▶ ASSIGNMENT
Exclude images, then output the remaining data verbatim.

(Stored data)
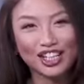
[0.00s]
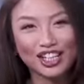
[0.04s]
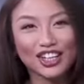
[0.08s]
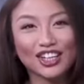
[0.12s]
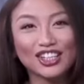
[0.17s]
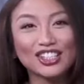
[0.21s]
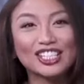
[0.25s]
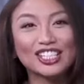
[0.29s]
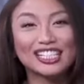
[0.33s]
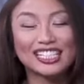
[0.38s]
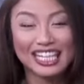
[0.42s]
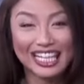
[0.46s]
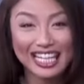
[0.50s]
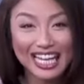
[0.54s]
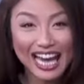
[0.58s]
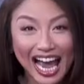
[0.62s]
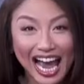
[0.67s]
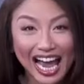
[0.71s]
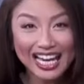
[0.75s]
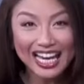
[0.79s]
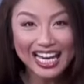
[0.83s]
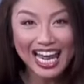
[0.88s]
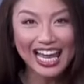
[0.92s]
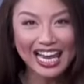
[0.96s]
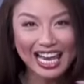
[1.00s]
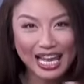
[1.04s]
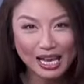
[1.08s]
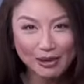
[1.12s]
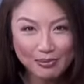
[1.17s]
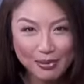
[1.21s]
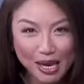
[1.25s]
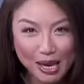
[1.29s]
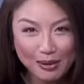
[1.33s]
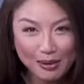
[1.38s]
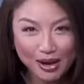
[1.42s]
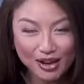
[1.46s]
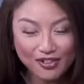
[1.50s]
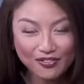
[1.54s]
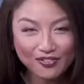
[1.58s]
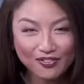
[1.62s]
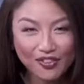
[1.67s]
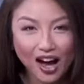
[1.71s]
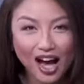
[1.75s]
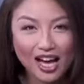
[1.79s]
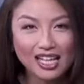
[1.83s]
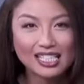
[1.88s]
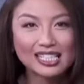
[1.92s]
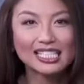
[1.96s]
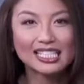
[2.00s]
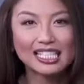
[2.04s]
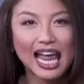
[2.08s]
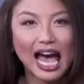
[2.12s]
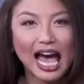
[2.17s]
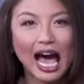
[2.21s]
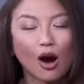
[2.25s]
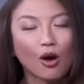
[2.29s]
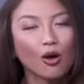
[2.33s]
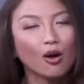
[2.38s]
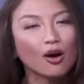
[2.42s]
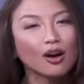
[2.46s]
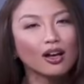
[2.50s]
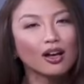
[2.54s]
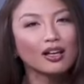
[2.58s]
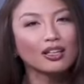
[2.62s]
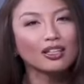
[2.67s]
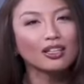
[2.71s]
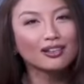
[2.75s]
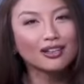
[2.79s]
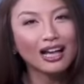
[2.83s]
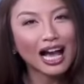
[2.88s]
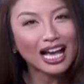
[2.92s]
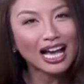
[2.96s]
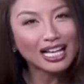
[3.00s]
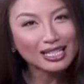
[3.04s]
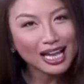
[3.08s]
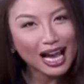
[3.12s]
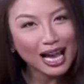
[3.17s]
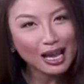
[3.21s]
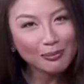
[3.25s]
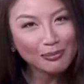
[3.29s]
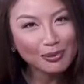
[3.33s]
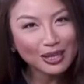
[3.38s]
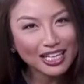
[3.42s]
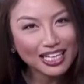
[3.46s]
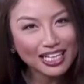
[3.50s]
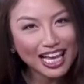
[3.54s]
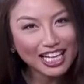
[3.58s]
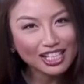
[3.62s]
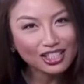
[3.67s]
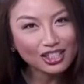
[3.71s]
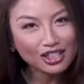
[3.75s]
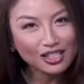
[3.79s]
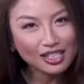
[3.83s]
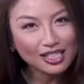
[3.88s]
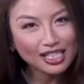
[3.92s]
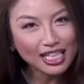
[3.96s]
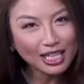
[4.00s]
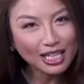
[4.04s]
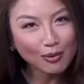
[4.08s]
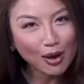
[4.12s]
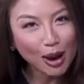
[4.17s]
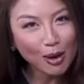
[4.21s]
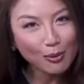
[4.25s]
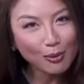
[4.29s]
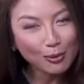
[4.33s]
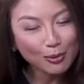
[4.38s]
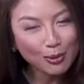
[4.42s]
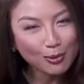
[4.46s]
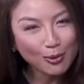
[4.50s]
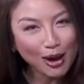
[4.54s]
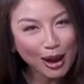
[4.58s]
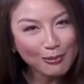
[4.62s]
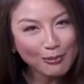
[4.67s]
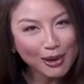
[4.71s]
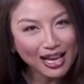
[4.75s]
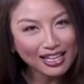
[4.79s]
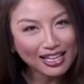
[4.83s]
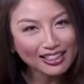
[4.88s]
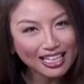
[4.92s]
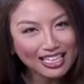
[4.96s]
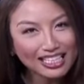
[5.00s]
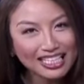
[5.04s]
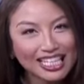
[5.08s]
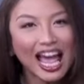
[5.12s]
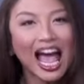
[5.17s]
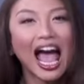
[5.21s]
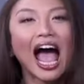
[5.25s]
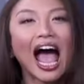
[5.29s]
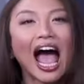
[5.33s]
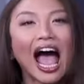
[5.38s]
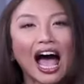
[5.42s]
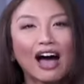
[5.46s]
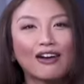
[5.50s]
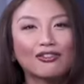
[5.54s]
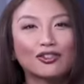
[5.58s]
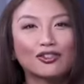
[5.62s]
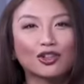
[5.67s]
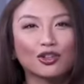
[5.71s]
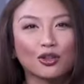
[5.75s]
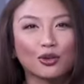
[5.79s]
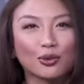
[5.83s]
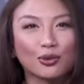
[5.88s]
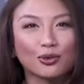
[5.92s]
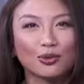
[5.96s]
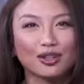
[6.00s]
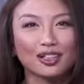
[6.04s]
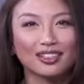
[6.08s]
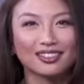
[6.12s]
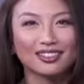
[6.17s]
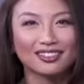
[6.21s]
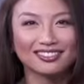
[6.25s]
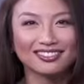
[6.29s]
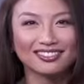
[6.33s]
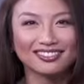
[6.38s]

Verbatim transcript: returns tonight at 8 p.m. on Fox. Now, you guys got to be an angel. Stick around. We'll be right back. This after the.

▶ RESPONSE TO THIS EXERCISE
[0.00s]
[0.04s]
[0.08s]
[0.12s]
[0.17s]
[0.21s]
[0.25s]
[0.29s]
[0.33s]
[0.38s]
[0.42s]
[0.46s]
[0.50s]
[0.54s]
[0.58s]
[0.62s]
[0.67s]
[0.71s]
[0.75s]
[0.79s]
[0.83s]
[0.88s]
[0.92s]
[0.96s]
[1.00s]
[1.04s]
[1.08s]
[1.12s]
[1.17s]
[1.21s]
[1.25s]
[1.29s]
[1.33s]
[1.38s]
[1.42s]
[1.46s]
[1.50s]
[1.54s]
[1.58s]
[1.62s]
[1.67s]
[1.71s]
[1.75s]
[1.79s]
[1.83s]
[1.88s]
[1.92s]
[1.96s]
[2.00s]
[2.04s]
[2.08s]
[2.12s]
[2.17s]
[2.21s]
[2.25s]
[2.29s]
[2.33s]
[2.38s]
[2.42s]
[2.46s]
[2.50s]
[2.54s]
[2.58s]
[2.62s]
[2.67s]
[2.71s]
[2.75s]
[2.79s]
[2.83s]
[2.88s]
[2.92s]
[2.96s]
[3.00s]
[3.04s]
[3.08s]
[3.12s]
[3.17s]
[3.21s]
[3.25s]
[3.29s]
[3.33s]
[3.38s]
[3.42s]
[3.46s]
[3.50s]
[3.54s]
[3.58s]
[3.62s]
[3.67s]
[3.71s]
[3.75s]
[3.79s]
[3.83s]
[3.88s]
[3.92s]
[3.96s]
[4.00s]
[4.04s]
[4.08s]
[4.12s]
[4.17s]
[4.21s]
[4.25s]
[4.29s]
[4.33s]
[4.38s]
[4.42s]
[4.46s]
[4.50s]
[4.54s]
[4.58s]
[4.62s]
[4.67s]
[4.71s]
[4.75s]
[4.79s]
[4.83s]
[4.88s]
[4.92s]
[4.96s]
[5.00s]
[5.04s]
[5.08s]
[5.12s]
[5.17s]
[5.21s]
[5.25s]
[5.29s]
[5.33s]
[5.38s]
[5.42s]
[5.46s]
[5.50s]
[5.54s]
[5.58s]
[5.62s]
[5.67s]
[5.71s]
[5.75s]
[5.79s]
[5.83s]
[5.88s]
[5.92s]
[5.96s]
[6.00s]
[6.04s]
[6.08s]
[6.12s]
[6.17s]
[6.21s]
[6.25s]
[6.29s]
[6.33s]
[6.38s]

Verbatim transcript: returns tonight at 8 p.m. on Fox. Now, you guys got to be an angel. Stick around. We'll be right back. This after the.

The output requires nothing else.